The man actually looks down at his pocket watch. Touko glances down at it. It is, perhaps, the first interesting thing about him. It is a nice watch, and she takes note.

She catches his eyes on their way back up, and she does not try to mask that she is looking. What harm will it do? If he is among the well-liked in this place, there is no sense making enemies without a proper amount of investment or thought. The fact that there is something about him that she finds mildly revolting is, perhaps, an unfortunate clash of personal taste and nothing more.

“I can read a clock,” she tells him, unable to resist speaking just as his mouth opens to tell her his findings.

“Yes,” he allows. “... Yes, I'm sure,” he says, giving her a genial laugh that goes on just a bit too long. It sounds almost genuine. “That reminds me...”
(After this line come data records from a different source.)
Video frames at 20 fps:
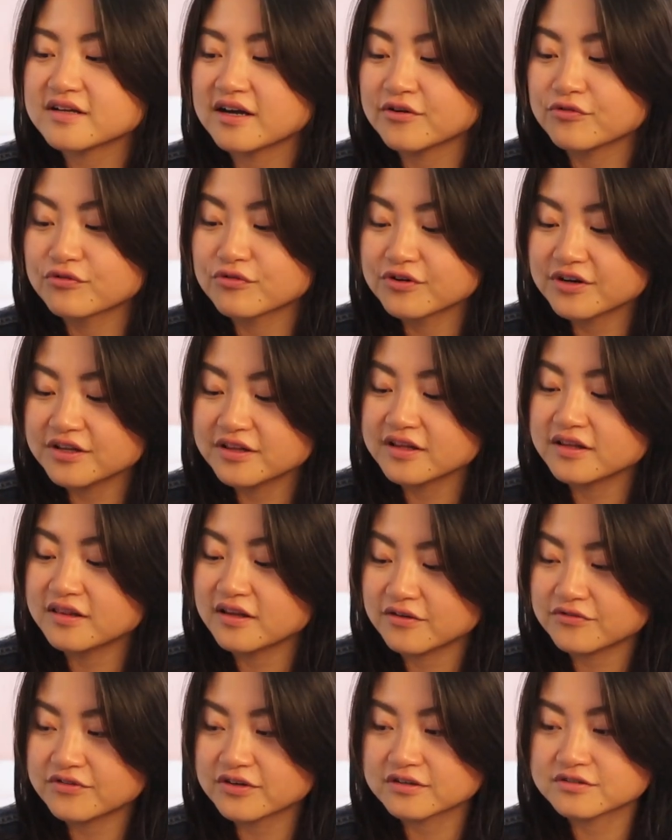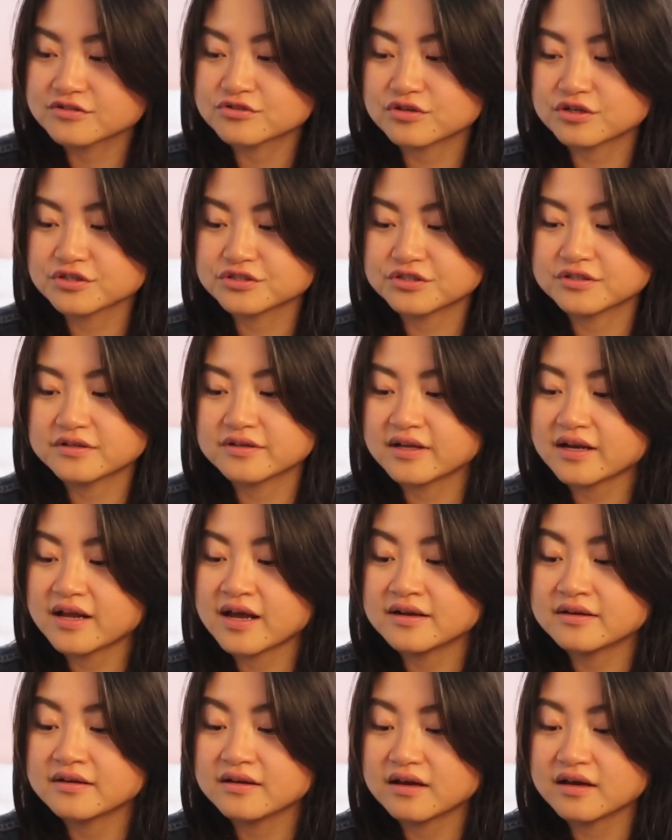I really love the construction,
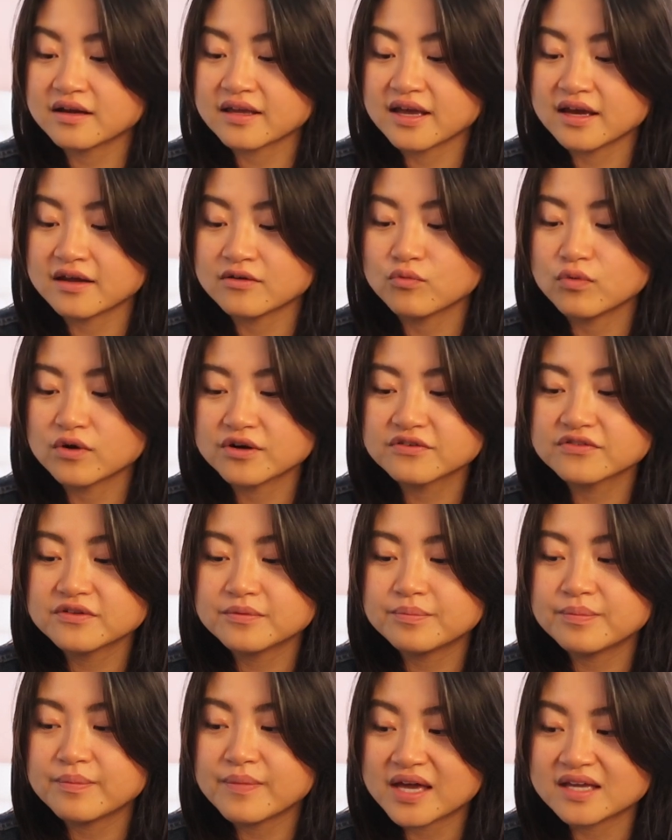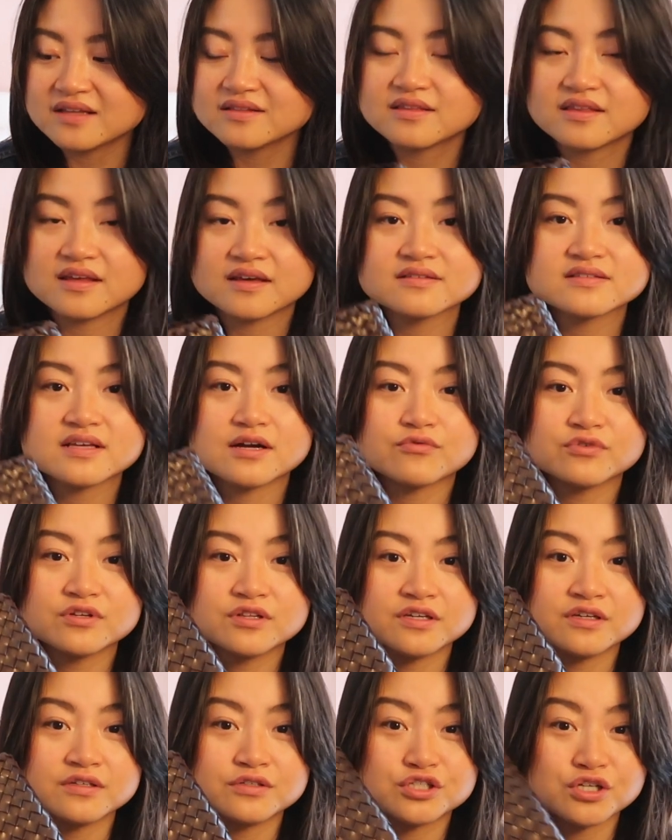and again, one of the main things that
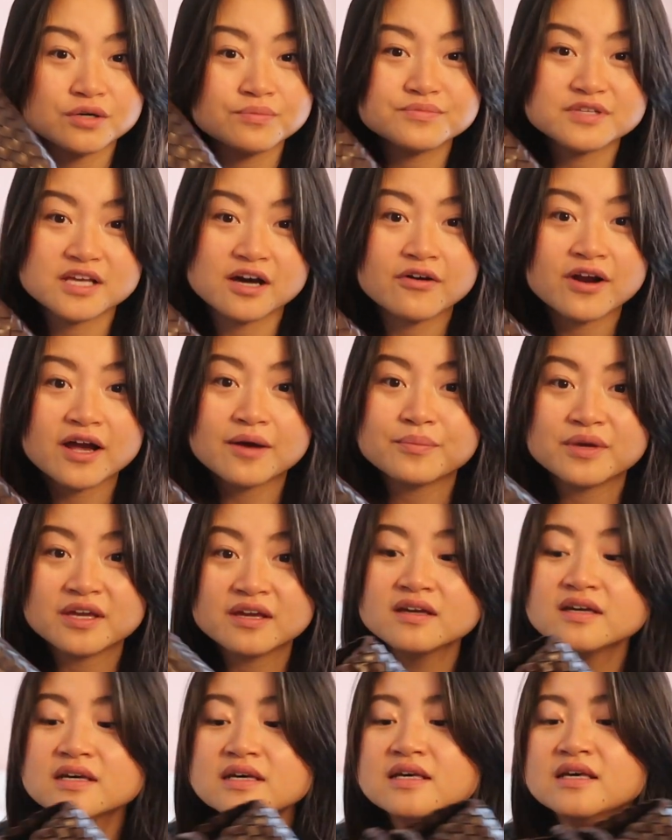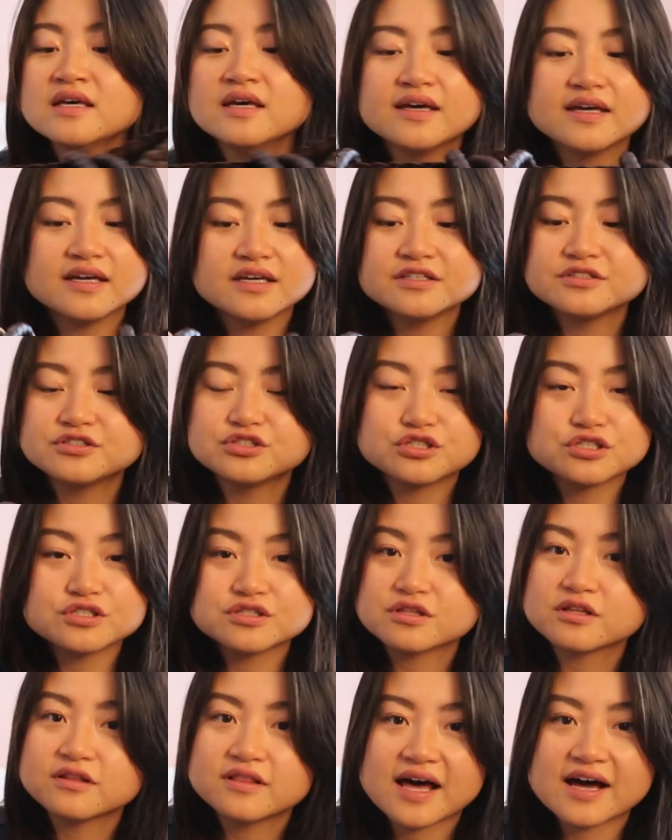really jumps out at me is
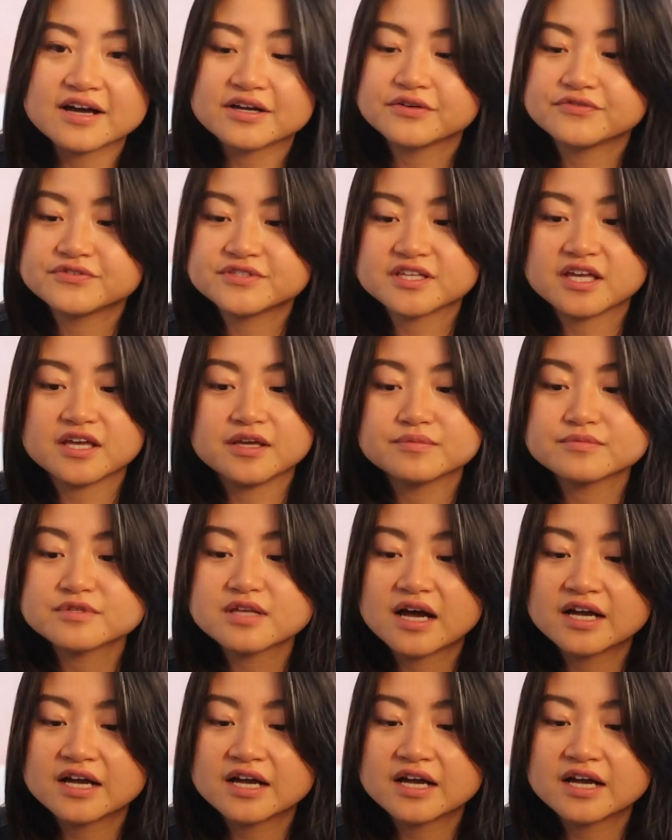just the lack of seams.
Touko takes a carefully timed, impolite bite of food into her mouth. She cannot say she wishes to know what follows through on that thought and gives herself plenty of time to mull it over.

“Didn't I see you in the library again?”

Touko does not respond except to concentrate a bit harder on the silly, elegant basket-paper.

He persists.

“You see, I was looking into some texts about runes...” he explains.

Touko swallows the and takes a sip of her recently delivered, quite hot coffee.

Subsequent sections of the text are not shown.